Record excerpts:
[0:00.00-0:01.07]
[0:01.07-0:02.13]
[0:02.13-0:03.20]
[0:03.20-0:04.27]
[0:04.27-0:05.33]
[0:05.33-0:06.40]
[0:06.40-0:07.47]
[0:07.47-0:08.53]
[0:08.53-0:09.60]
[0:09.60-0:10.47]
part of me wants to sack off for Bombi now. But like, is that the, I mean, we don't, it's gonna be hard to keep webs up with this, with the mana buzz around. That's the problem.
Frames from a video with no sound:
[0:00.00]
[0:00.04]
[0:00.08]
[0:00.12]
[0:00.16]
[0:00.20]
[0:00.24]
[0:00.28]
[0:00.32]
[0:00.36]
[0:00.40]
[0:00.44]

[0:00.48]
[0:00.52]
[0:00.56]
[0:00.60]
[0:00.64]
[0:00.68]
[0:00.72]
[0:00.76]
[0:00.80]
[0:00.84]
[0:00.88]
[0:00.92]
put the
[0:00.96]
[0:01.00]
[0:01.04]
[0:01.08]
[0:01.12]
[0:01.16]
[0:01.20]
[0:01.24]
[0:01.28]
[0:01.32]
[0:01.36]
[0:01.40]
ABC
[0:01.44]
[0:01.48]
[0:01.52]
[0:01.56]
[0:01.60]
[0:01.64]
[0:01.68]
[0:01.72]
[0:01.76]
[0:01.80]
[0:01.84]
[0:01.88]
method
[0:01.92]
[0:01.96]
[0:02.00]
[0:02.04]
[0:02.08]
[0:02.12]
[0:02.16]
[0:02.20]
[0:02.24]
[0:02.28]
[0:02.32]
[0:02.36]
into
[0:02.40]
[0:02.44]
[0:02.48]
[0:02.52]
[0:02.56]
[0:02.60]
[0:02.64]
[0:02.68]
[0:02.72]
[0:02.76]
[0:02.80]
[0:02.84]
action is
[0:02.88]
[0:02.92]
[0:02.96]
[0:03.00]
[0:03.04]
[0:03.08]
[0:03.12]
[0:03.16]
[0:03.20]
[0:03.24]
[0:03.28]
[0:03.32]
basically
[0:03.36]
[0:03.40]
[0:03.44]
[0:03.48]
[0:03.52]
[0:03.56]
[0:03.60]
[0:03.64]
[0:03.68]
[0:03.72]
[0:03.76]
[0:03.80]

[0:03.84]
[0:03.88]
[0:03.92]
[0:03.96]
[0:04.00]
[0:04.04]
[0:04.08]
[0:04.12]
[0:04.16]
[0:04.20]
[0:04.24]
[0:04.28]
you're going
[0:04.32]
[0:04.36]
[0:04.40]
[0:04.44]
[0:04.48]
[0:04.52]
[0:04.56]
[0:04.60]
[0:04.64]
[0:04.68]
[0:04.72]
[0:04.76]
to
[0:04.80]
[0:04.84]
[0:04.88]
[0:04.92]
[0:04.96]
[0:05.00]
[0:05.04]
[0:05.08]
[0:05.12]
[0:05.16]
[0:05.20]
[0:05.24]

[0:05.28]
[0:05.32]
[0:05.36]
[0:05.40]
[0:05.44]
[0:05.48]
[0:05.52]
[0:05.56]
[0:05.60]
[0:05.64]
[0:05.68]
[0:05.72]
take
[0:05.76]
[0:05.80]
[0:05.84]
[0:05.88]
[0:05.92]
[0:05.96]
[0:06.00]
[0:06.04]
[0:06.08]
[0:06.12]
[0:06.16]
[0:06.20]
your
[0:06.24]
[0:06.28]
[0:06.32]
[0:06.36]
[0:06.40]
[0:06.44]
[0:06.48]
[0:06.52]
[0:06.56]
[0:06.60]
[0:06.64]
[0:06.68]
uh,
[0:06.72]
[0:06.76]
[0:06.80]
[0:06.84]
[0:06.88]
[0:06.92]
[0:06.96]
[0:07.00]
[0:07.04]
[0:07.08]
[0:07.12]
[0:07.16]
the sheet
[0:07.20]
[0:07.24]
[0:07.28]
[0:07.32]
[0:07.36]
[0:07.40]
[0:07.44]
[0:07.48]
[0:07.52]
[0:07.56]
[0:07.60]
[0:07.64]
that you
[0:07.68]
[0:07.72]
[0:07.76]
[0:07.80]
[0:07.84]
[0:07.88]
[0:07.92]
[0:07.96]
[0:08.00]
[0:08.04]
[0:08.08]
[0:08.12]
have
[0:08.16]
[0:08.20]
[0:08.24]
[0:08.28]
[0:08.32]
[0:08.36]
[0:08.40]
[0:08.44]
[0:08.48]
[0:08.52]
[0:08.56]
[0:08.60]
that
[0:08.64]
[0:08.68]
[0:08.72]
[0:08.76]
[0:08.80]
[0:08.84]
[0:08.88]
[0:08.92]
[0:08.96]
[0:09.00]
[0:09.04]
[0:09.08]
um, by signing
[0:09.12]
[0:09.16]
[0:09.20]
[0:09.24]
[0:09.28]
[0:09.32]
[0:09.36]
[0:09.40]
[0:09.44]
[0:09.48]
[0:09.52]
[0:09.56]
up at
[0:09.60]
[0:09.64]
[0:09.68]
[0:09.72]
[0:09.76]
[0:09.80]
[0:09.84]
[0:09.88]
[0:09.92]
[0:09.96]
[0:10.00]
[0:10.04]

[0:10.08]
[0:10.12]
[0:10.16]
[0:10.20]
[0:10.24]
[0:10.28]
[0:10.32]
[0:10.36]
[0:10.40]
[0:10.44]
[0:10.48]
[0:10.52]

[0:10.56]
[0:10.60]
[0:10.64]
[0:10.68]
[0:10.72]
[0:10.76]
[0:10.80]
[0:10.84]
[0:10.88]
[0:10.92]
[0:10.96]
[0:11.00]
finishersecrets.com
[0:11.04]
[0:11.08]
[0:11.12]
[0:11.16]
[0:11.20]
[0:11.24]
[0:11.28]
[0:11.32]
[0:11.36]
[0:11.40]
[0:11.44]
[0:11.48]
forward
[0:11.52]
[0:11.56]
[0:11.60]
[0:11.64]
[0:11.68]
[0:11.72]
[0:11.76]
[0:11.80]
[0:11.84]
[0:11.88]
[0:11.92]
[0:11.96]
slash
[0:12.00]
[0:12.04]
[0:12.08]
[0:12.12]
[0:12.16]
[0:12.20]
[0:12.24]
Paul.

Work task:
Reproduce all of the data exactly as given.

Expected answer:
[0:00.00-0:01.07]
[0:01.07-0:02.13]
[0:02.13-0:03.20]
[0:03.20-0:04.27]
[0:04.27-0:05.33]
[0:05.33-0:06.40]
[0:06.40-0:07.47]
[0:07.47-0:08.53]
[0:08.53-0:09.60]
[0:09.60-0:10.47]
part of me wants to sack off for Bombi now. But like, is that the, I mean, we don't, it's gonna be hard to keep webs up with this, with the mana buzz around. That's the problem.
Frames from a video with no sound:
[0:00.00]
[0:00.04]
[0:00.08]
[0:00.12]
[0:00.16]
[0:00.20]
[0:00.24]
[0:00.28]
[0:00.32]
[0:00.36]
[0:00.40]
[0:00.44]

[0:00.48]
[0:00.52]
[0:00.56]
[0:00.60]
[0:00.64]
[0:00.68]
[0:00.72]
[0:00.76]
[0:00.80]
[0:00.84]
[0:00.88]
[0:00.92]
put the
[0:00.96]
[0:01.00]
[0:01.04]
[0:01.08]
[0:01.12]
[0:01.16]
[0:01.20]
[0:01.24]
[0:01.28]
[0:01.32]
[0:01.36]
[0:01.40]
ABC
[0:01.44]
[0:01.48]
[0:01.52]
[0:01.56]
[0:01.60]
[0:01.64]
[0:01.68]
[0:01.72]
[0:01.76]
[0:01.80]
[0:01.84]
[0:01.88]
method
[0:01.92]
[0:01.96]
[0:02.00]
[0:02.04]
[0:02.08]
[0:02.12]
[0:02.16]
[0:02.20]
[0:02.24]
[0:02.28]
[0:02.32]
[0:02.36]
into
[0:02.40]
[0:02.44]
[0:02.48]
[0:02.52]
[0:02.56]
[0:02.60]
[0:02.64]
[0:02.68]
[0:02.72]
[0:02.76]
[0:02.80]
[0:02.84]
action is
[0:02.88]
[0:02.92]
[0:02.96]
[0:03.00]
[0:03.04]
[0:03.08]
[0:03.12]
[0:03.16]
[0:03.20]
[0:03.24]
[0:03.28]
[0:03.32]
basically
[0:03.36]
[0:03.40]
[0:03.44]
[0:03.48]
[0:03.52]
[0:03.56]
[0:03.60]
[0:03.64]
[0:03.68]
[0:03.72]
[0:03.76]
[0:03.80]

[0:03.84]
[0:03.88]
[0:03.92]
[0:03.96]
[0:04.00]
[0:04.04]
[0:04.08]
[0:04.12]
[0:04.16]
[0:04.20]
[0:04.24]
[0:04.28]
you're going
[0:04.32]
[0:04.36]
[0:04.40]
[0:04.44]
[0:04.48]
[0:04.52]
[0:04.56]
[0:04.60]
[0:04.64]
[0:04.68]
[0:04.72]
[0:04.76]
to
[0:04.80]
[0:04.84]
[0:04.88]
[0:04.92]
[0:04.96]
[0:05.00]
[0:05.04]
[0:05.08]
[0:05.12]
[0:05.16]
[0:05.20]
[0:05.24]

[0:05.28]
[0:05.32]
[0:05.36]
[0:05.40]
[0:05.44]
[0:05.48]
[0:05.52]
[0:05.56]
[0:05.60]
[0:05.64]
[0:05.68]
[0:05.72]
take
[0:05.76]
[0:05.80]
[0:05.84]
[0:05.88]
[0:05.92]
[0:05.96]
[0:06.00]
[0:06.04]
[0:06.08]
[0:06.12]
[0:06.16]
[0:06.20]
your
[0:06.24]
[0:06.28]
[0:06.32]
[0:06.36]
[0:06.40]
[0:06.44]
[0:06.48]
[0:06.52]
[0:06.56]
[0:06.60]
[0:06.64]
[0:06.68]
uh,
[0:06.72]
[0:06.76]
[0:06.80]
[0:06.84]
[0:06.88]
[0:06.92]
[0:06.96]
[0:07.00]
[0:07.04]
[0:07.08]
[0:07.12]
[0:07.16]
the sheet
[0:07.20]
[0:07.24]
[0:07.28]
[0:07.32]
[0:07.36]
[0:07.40]
[0:07.44]
[0:07.48]
[0:07.52]
[0:07.56]
[0:07.60]
[0:07.64]
that you
[0:07.68]
[0:07.72]
[0:07.76]
[0:07.80]
[0:07.84]
[0:07.88]
[0:07.92]
[0:07.96]
[0:08.00]
[0:08.04]
[0:08.08]
[0:08.12]
have
[0:08.16]
[0:08.20]
[0:08.24]
[0:08.28]
[0:08.32]
[0:08.36]
[0:08.40]
[0:08.44]
[0:08.48]
[0:08.52]
[0:08.56]
[0:08.60]
that
[0:08.64]
[0:08.68]
[0:08.72]
[0:08.76]
[0:08.80]
[0:08.84]
[0:08.88]
[0:08.92]
[0:08.96]
[0:09.00]
[0:09.04]
[0:09.08]
um, by signing
[0:09.12]
[0:09.16]
[0:09.20]
[0:09.24]
[0:09.28]
[0:09.32]
[0:09.36]
[0:09.40]
[0:09.44]
[0:09.48]
[0:09.52]
[0:09.56]
up at
[0:09.60]
[0:09.64]
[0:09.68]
[0:09.72]
[0:09.76]
[0:09.80]
[0:09.84]
[0:09.88]
[0:09.92]
[0:09.96]
[0:10.00]
[0:10.04]

[0:10.08]
[0:10.12]
[0:10.16]
[0:10.20]
[0:10.24]
[0:10.28]
[0:10.32]
[0:10.36]
[0:10.40]
[0:10.44]
[0:10.48]
[0:10.52]

[0:10.56]
[0:10.60]
[0:10.64]
[0:10.68]
[0:10.72]
[0:10.76]
[0:10.80]
[0:10.84]
[0:10.88]
[0:10.92]
[0:10.96]
[0:11.00]
finishersecrets.com
[0:11.04]
[0:11.08]
[0:11.12]
[0:11.16]
[0:11.20]
[0:11.24]
[0:11.28]
[0:11.32]
[0:11.36]
[0:11.40]
[0:11.44]
[0:11.48]
forward
[0:11.52]
[0:11.56]
[0:11.60]
[0:11.64]
[0:11.68]
[0:11.72]
[0:11.76]
[0:11.80]
[0:11.84]
[0:11.88]
[0:11.92]
[0:11.96]
slash
[0:12.00]
[0:12.04]
[0:12.08]
[0:12.12]
[0:12.16]
[0:12.20]
[0:12.24]
Paul.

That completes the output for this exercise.